WORK ORDER.
Repeat the records below exactly as they appear, leaving out any pictures.

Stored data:
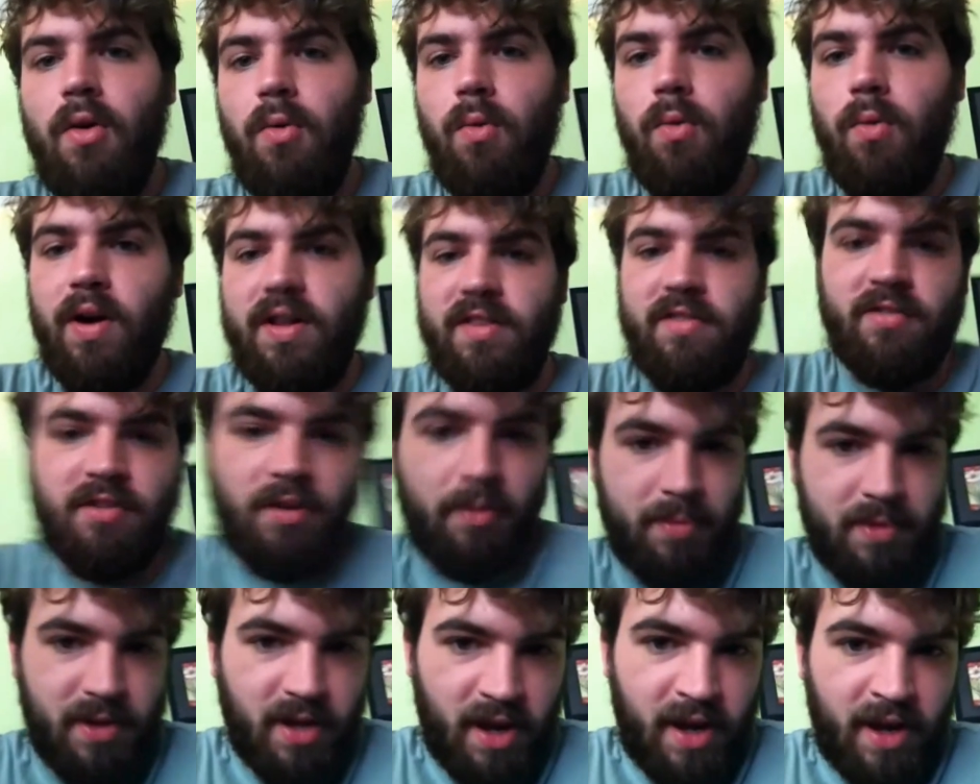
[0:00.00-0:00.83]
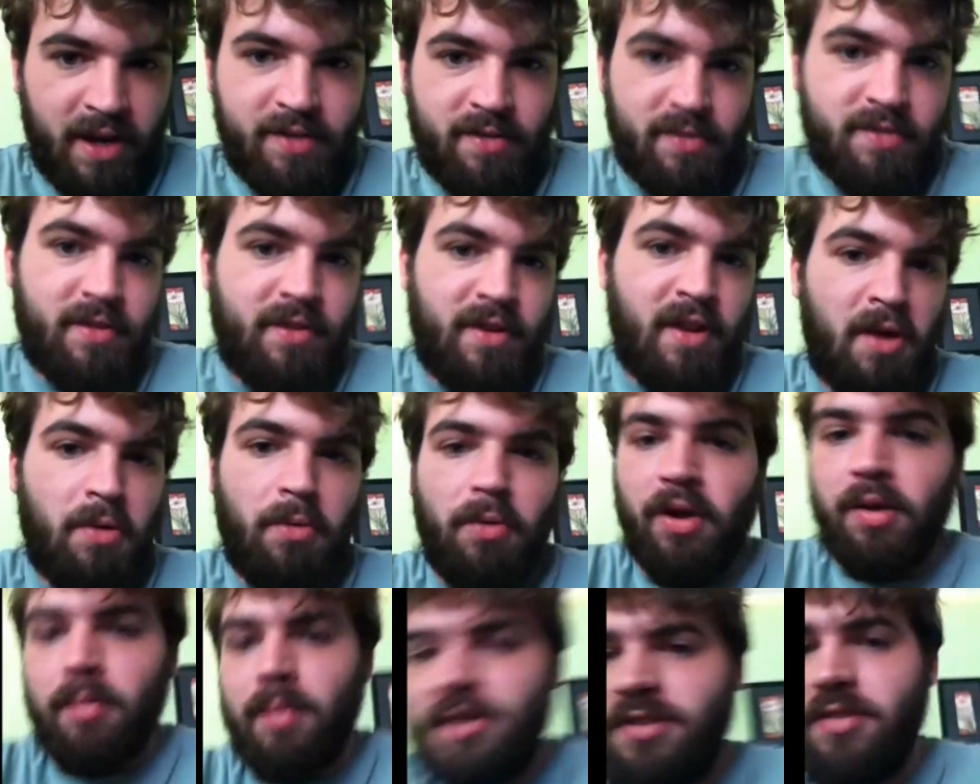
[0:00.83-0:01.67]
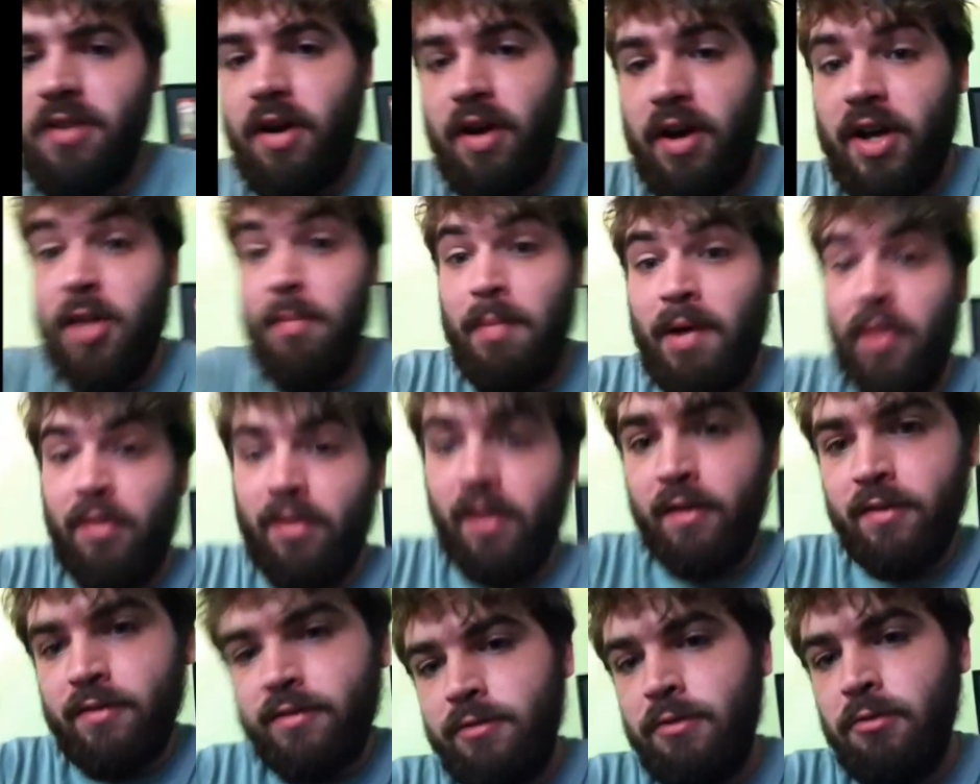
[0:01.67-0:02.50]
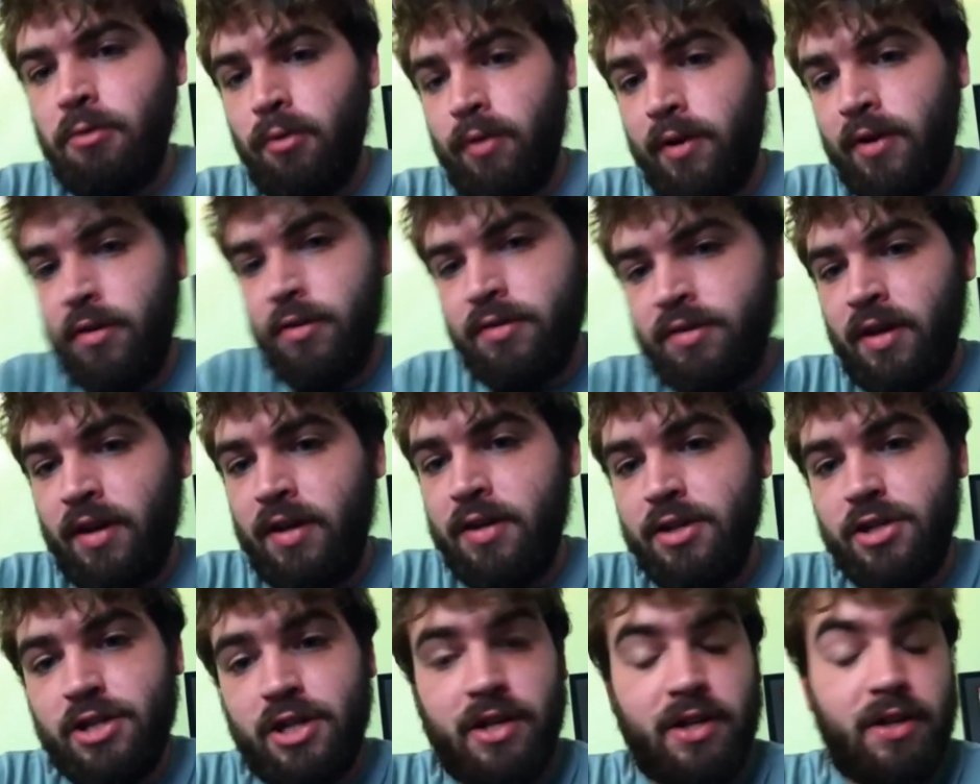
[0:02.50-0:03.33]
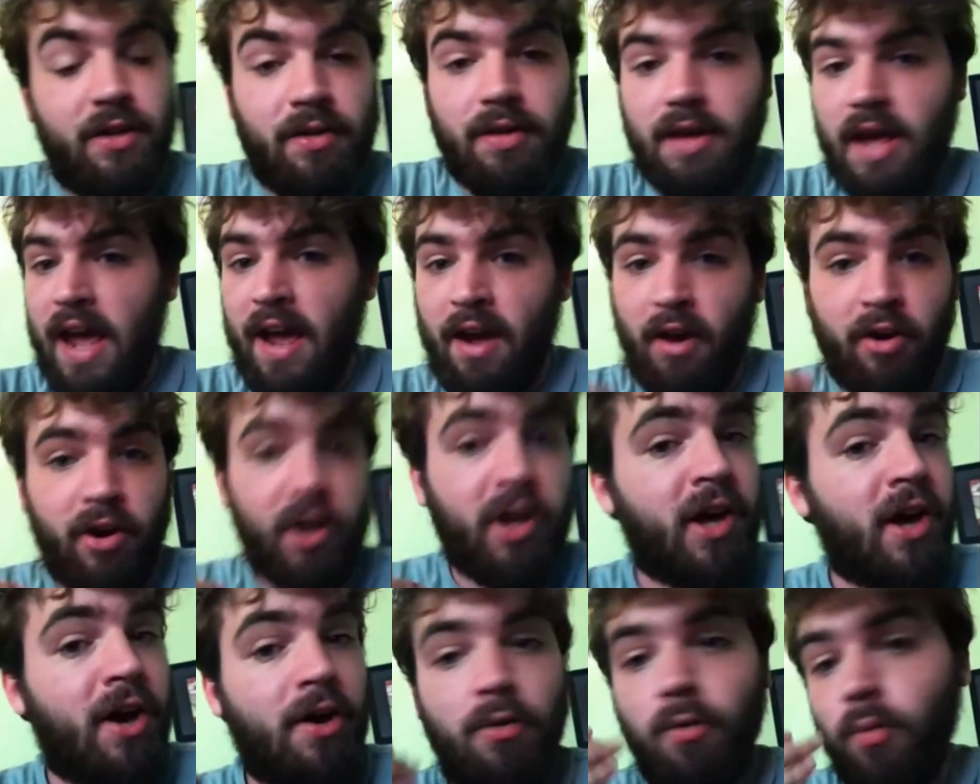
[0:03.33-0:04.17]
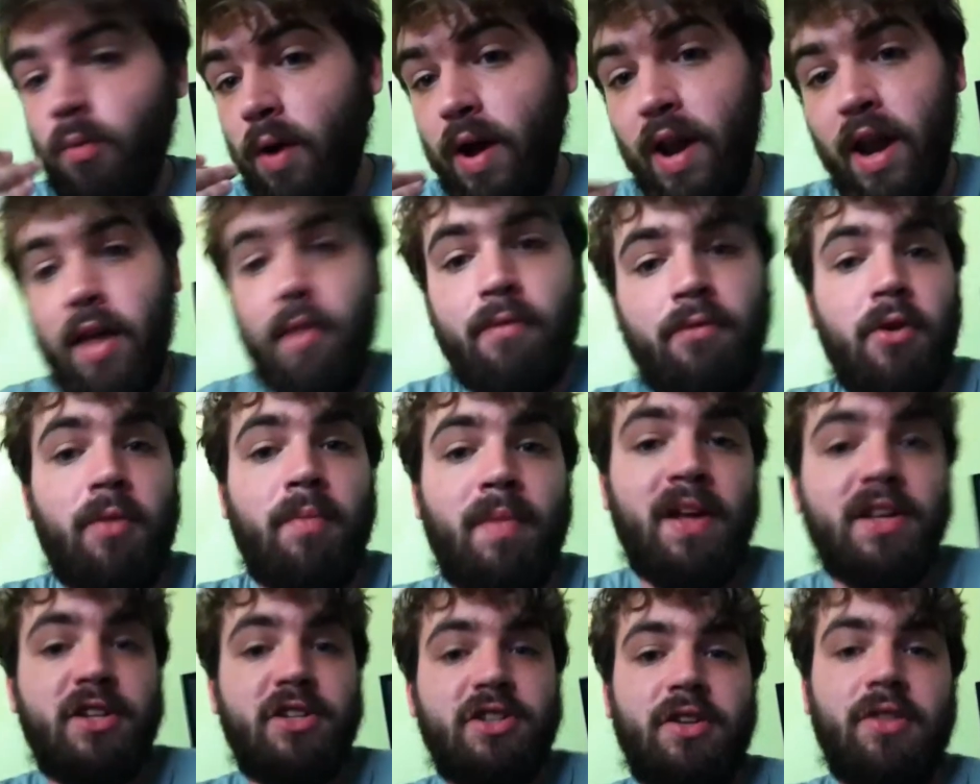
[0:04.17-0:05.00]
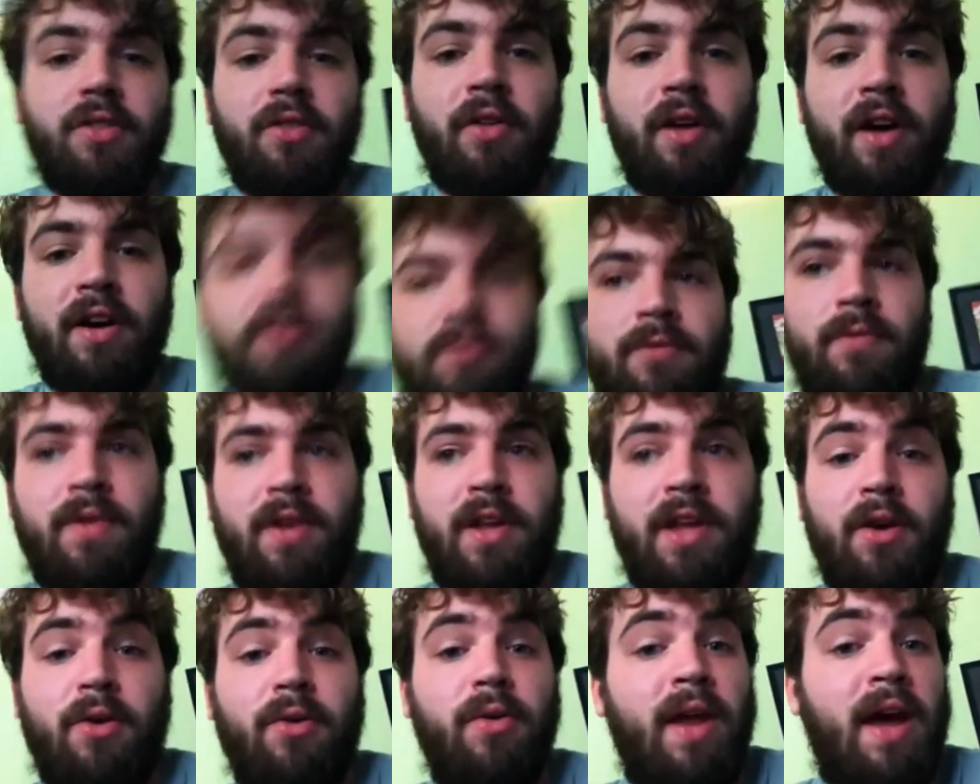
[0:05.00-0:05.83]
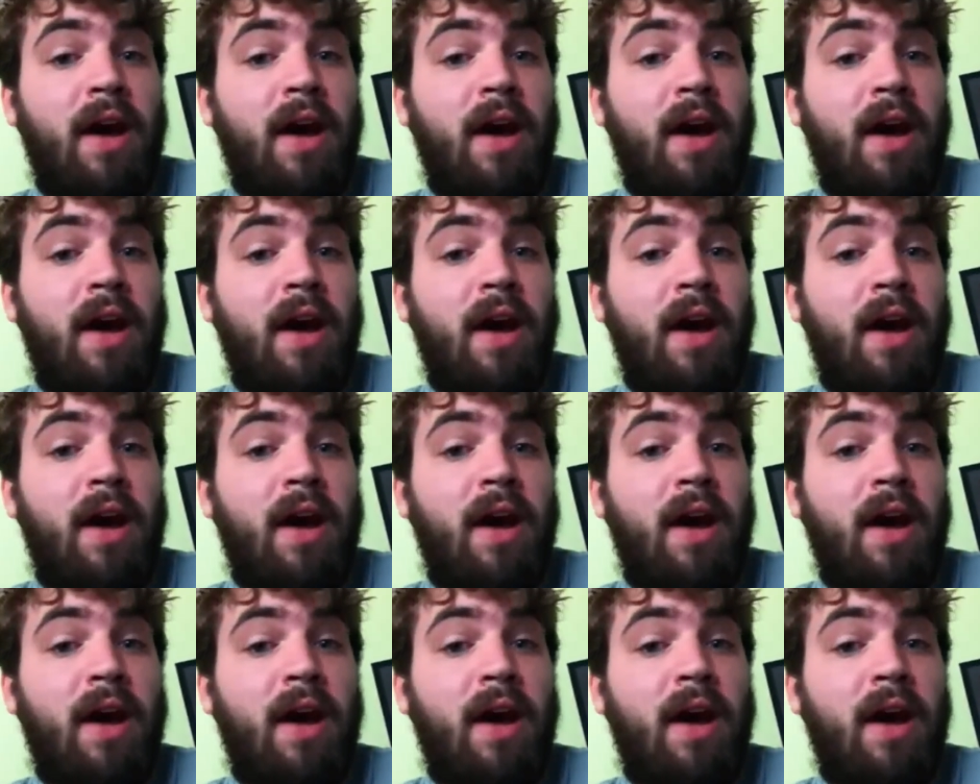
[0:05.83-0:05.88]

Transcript: What's up, guys? Today we're going to be talking about that tutorial dungeon area, whatever mentioned in the last video.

ANSWER BOX.
[0:00.00-0:00.83]
[0:00.83-0:01.67]
[0:01.67-0:02.50]
[0:02.50-0:03.33]
[0:03.33-0:04.17]
[0:04.17-0:05.00]
[0:05.00-0:05.83]
[0:05.83-0:05.88]

Transcript: What's up, guys? Today we're going to be talking about that tutorial dungeon area, whatever mentioned in the last video.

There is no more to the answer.